Chase is also a wanna-be singer, though his brand of rock ‘n’ roll hardly makes him the next Elvis. Chase sings one song, accompanying himself on ukulele, that I’m guessing is titled “The Lord Said Laugh, Children, Laugh.” (That refrain is heard over and over.) He sings it on bended knee to Missy, and again to local teens during a crowded sock hop. For some reason, the mob doesn’t eject him from the premises.
Top-notch comedy relief is supplied by town drunk Old Man Harris, played by the always entertaining Shug Fisher (one of the Sons of the Pioneers in a mess of Roy Rogers movies, and later known as Shorty in 17 episodes of “The Beverly Hillbillies”). Harris wears fishing lures on his hat and drives a 1932 Model T that the hot-rodders all beg to buy from him. But Old Man Harris won’t budge. His philosophy: “Buying a car, son, is just like getting’ married or goin’ to New York City. Everybody ought to do it once, but nobody ought to do it twice.”
In ’50s monster movies, there’s always a pseudo-scientific explanation for how the monster came into existence. I must say, “Gila” has one of the lamest. The sheriff tells Chase that he was talking to a “zoologist” who said a lizard’s size is determined by its pituitary gland, and that a “change in diet” involving “certain salts” may have throw everything “out of whack.” Wha?
The monster was not designed and built by modelers, nor brought to life by animators. It is, simply, a real-life gila monster lumbering around miniature sets. Various pundits and horror movie hosts have had much fun with this inconvenient truth, but to be fair, you can’t dismiss the monster out of hand.

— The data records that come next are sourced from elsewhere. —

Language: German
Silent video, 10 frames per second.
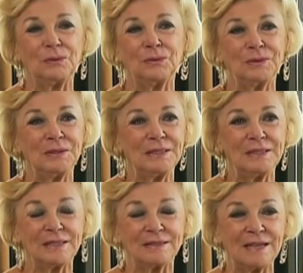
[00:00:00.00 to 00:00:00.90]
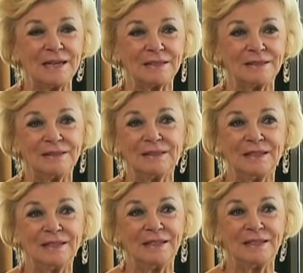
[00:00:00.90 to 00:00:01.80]
und sagen,
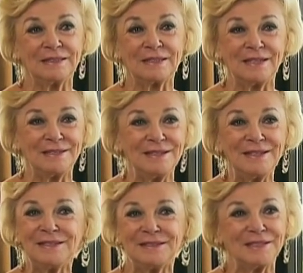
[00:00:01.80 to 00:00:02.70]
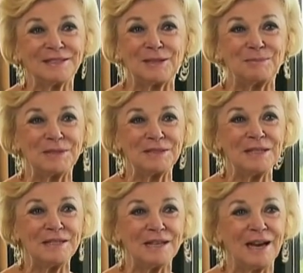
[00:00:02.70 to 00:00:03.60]
es geht nicht, das gibt es
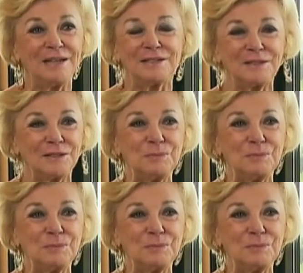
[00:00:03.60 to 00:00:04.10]
nicht, alles ist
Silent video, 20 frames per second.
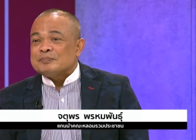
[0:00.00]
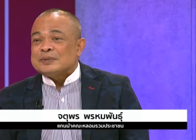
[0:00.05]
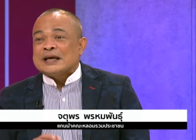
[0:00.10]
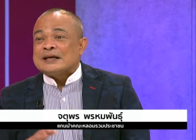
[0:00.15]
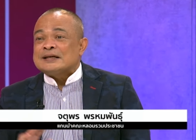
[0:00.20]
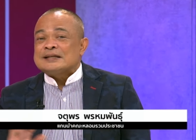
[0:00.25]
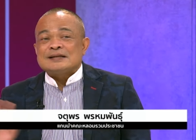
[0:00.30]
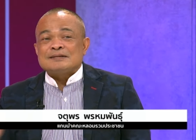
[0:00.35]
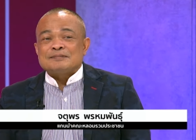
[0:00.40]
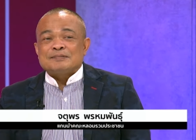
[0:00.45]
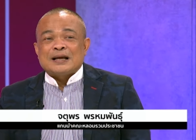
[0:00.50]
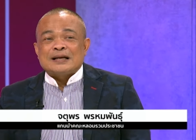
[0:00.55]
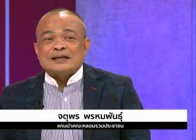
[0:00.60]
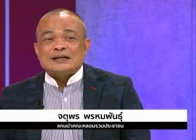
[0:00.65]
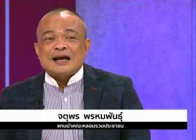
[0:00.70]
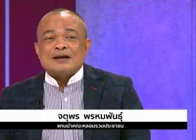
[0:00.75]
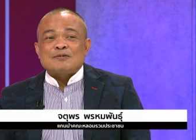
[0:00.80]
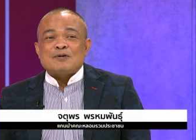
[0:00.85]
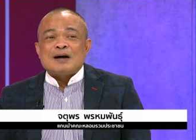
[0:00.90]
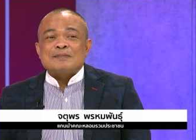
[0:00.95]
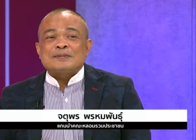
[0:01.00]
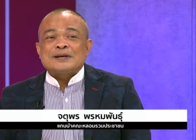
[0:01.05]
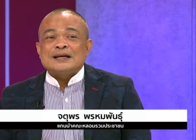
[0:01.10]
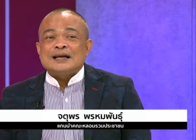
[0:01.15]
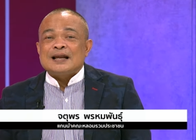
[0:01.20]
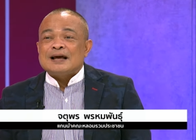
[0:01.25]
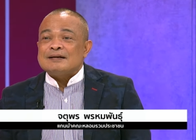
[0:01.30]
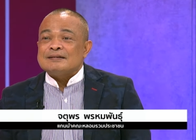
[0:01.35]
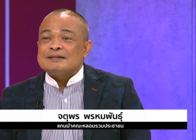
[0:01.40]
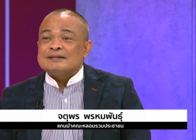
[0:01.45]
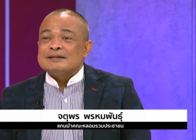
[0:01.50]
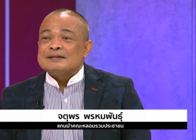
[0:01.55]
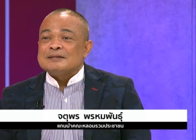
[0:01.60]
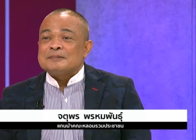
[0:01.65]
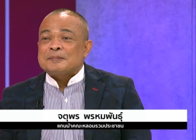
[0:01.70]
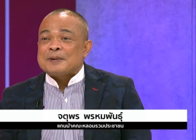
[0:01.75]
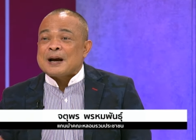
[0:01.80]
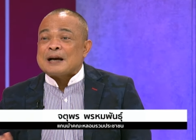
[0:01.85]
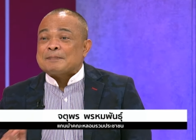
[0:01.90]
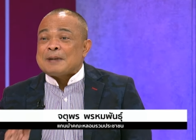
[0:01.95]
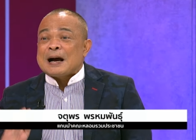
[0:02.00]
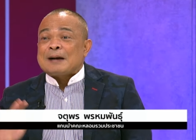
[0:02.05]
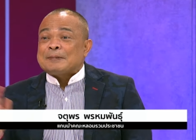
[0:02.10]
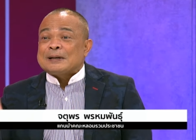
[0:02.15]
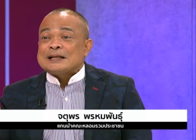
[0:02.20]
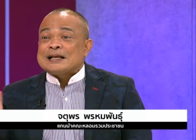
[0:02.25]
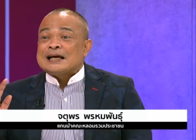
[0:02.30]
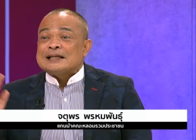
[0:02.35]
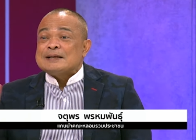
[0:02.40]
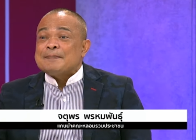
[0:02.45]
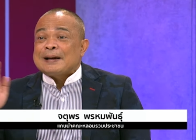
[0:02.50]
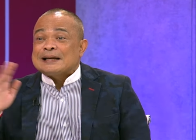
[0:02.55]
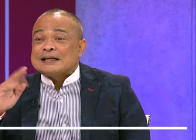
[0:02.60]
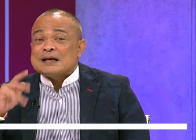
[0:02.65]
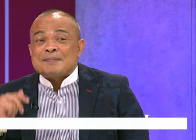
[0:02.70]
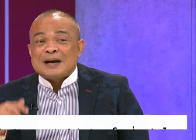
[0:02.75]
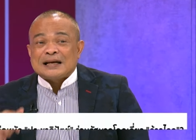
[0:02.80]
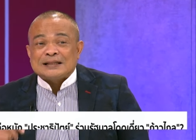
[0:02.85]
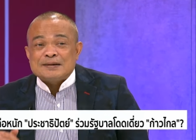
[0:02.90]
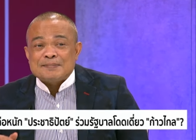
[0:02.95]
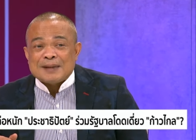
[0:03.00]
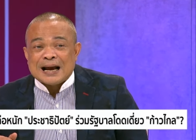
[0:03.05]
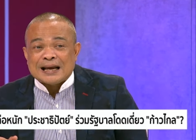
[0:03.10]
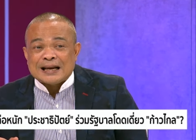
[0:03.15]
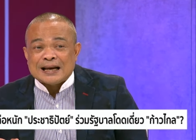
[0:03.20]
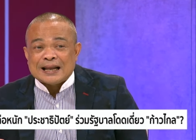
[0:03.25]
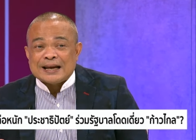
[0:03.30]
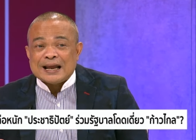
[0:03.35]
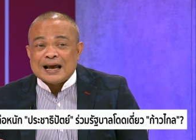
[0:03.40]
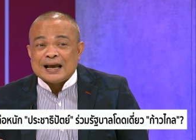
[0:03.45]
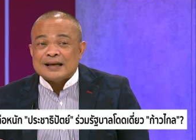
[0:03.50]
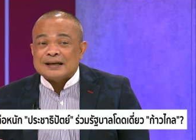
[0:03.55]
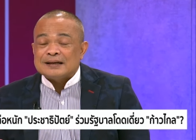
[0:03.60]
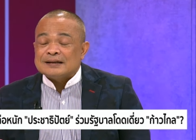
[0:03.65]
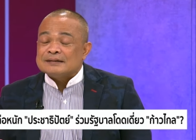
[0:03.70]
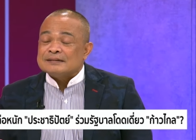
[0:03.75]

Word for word: เปลี่ยนใจความคิดแล้วพรรคประชาธิปัตย์จะมาอธิบายอะไรได้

Shots of the monster are lovingly composed with moody lighting (especially in this restoration), and are doled out judiciously before the film ramps up to the big finish. As the monster advances through the parking lot where the climactic sock hop in held, the scene is novel if not exactly convincing. The monster’s earworm theme music — eerie theremin composed by Jack Marshall (“The Munsters”) — could pass muster in any big-studio monster flick.
But one thing concerned me. As the film ends, I worried that Chase would whip out his ukulele for a third rendition of “The Lord Said Laugh, Children, Laugh.”
Extra features include a 24-page booklet; audio commentary; trailers; an audio interview with Sullivan; radio commercials; and Ballyhoo Motion Pictures’ doc “Ray Kellogg: An Unsung Master.” (In it, we learn that Kellogg was introduced to film after serving under Ford as a photographer in the Navy’s OSS Special Photography Unit, and that he later co-directed “The Green Berets” with Wayne.)
The movies are presented in two formats: TV (for nostalgic people who wish to experience the films as they probably first did) and theatrical.
Speaking of which, I first saw “The Giant Gila Monster” on Channel 17 in Philadelphia in 1972, when I was in the 8th grade. It was shown on a chillyl Sunday evening (paired with “The Screaming Skull”) by good old Dr. Shock, a horror host played by Manayunk magician Joe Zawislak. I’ve never forgotten the scene in which the sheriff and Chase puzzle over a teenaged couple that has disappeared. The sheriff wonders aloud if the couple eloped, and asks Chase a direct question.
Sheriff: “Were they in any kind of trouble?”
Chase: “What do you mean?”
Sheriff: “You know.”
That blew my mind! I was just old enough to “get” what they were talking about. I was like: Such serious adult stuff in a monster movie? One that was already 13 years old back then? What in the world!